We loved the effects of 528Hz so much that you’ll hear it streaming gently from the sofi website at all times. Some noises might be good for us after all ;)


Text References: 

  1. Billings ME, Hale L, Johnson DA. Physical and Social Environment Relationship With Sleep Health and Disorders. Chest. 2020 May;157(5):1304-1312.
  2. von Gall C. The Effects of Light and the Circadian System on Rhythmic Brain Function. Int J Mol Sci. 2022 Mar 3;23(5):2778
  3. Mendlewicz, J. Disruption of the Circadian Timing Systems. CNS Drugs 23, 15–26 (2009). 

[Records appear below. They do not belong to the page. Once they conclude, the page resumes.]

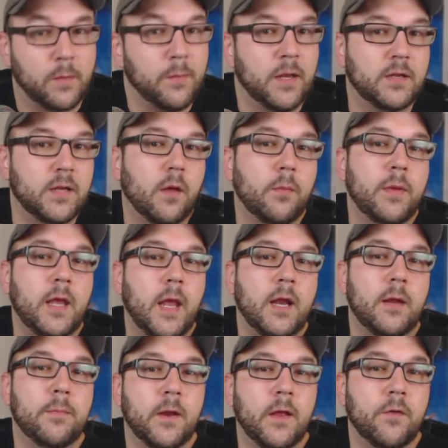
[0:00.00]
I mean, tell me
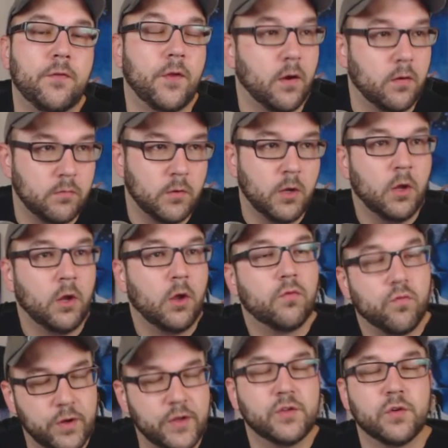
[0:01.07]
anybody out there,
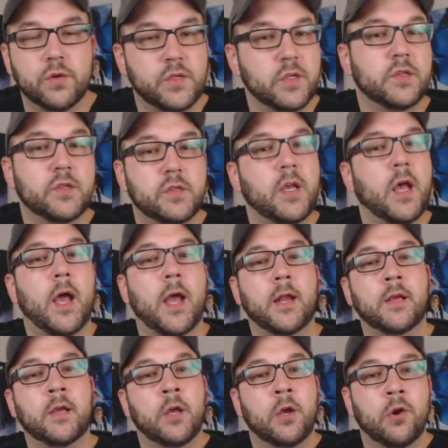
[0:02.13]
resources aside,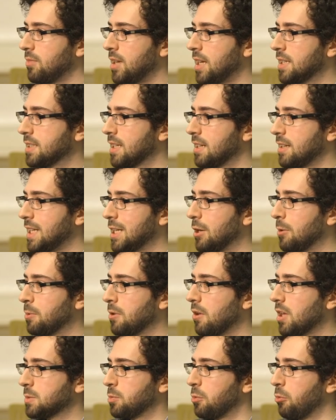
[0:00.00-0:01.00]
is it you know a
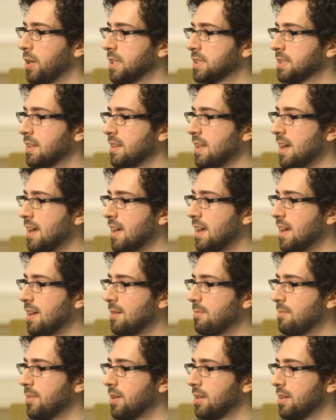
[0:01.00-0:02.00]
plausible risk that
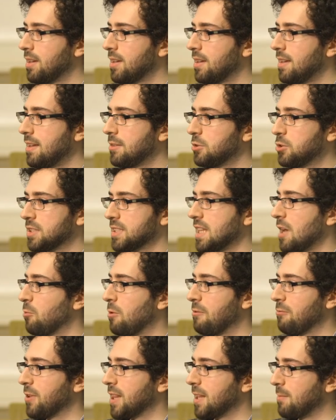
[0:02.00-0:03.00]
um, just that
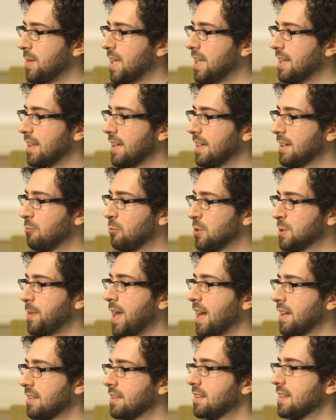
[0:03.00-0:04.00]
won't really be like
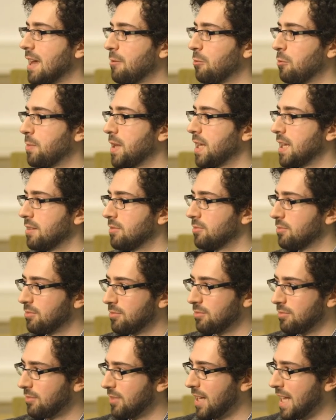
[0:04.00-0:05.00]
respected, and that will be
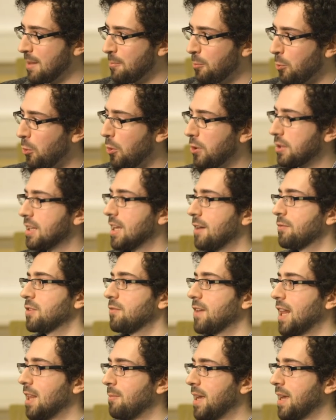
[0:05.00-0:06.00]
mm-hmm. an important enough
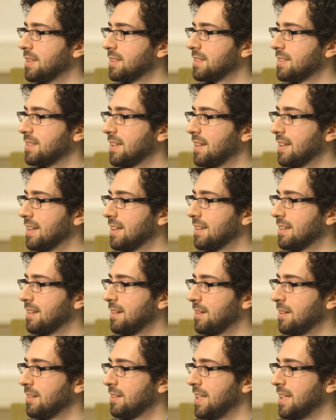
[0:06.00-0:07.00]
development to
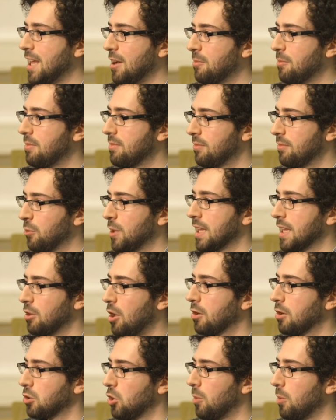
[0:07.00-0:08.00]
you know for like
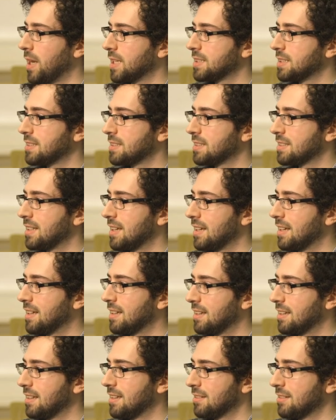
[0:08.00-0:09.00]
long termists to right.
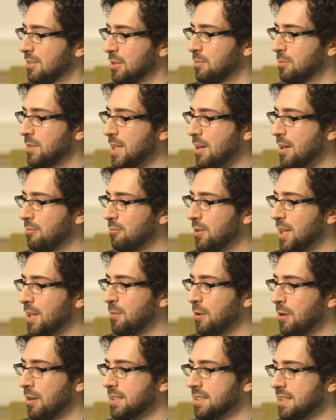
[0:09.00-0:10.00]
to you know really
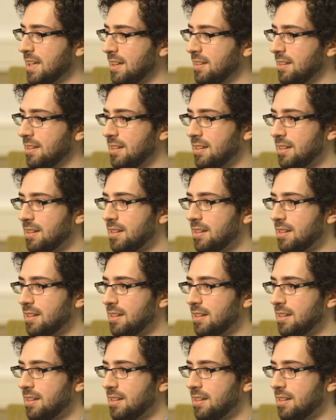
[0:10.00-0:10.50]
focus on.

  4. Crosby P, Hamnett R, Putker M, Hoyle NP, Reed M, Karam CJ, Maywood ES, Stangherlin A, Chesham JE, Hayter EA, Rosenbrier-Ribeiro L, Newham P, Clevers H, Bechtold DA, O'Neill JS. Insulin/IGF-1 Drives PERIOD Synthesis to Entrain Circadian Rhythms with Feeding Time. Cell. 2019 May 2;177(4):896-909.e20.
  5. Pot, G. (2018). Sleep and dietary habits in the urban environment: The role of chrono-nutrition. Proceedings of the Nutrition Society, 77(3), 189-198. 
  6. Naked at Night: A Study on Sleepwear Preferences. Mattress Advisor (2019).
  7. Lushington K, Dawson D, Lack L. Core body temperature is elevated during constant wakefulness in elderly poor sleepers. Sleep. 2000 Jun 15;23(4):504-10. 
  8. Pot, G. (2018). Sleep and dietary habits in the urban environment: The role of chrono-nutrition. Proceedings of the Nutrition Society, 77(3), 189-198. 
  9. Hunter JC, Hayden KM. The association of sleep with the neighbourhood physical and social environment. Public Health. 2018 Sep;162:126-134.
  10. World Health Organisation. Regional Office for Europe. (‎2004)‎. WHO technical meeting on sleep and health: Bonn Germany, 22–24 January 2004. World Health Organisation. Regional Office for Europe
  11. Dubey, P., Kumar, Y., Singh, R., Jha, K., & Kumar, R. (2019). Effect of music of specific frequency upon the sleep architecture and electroencephalographic pattern of individuals with delayed sleep latency: A daytime nap study. Journal of family medicine and primary care, 8(12), 3915–3919.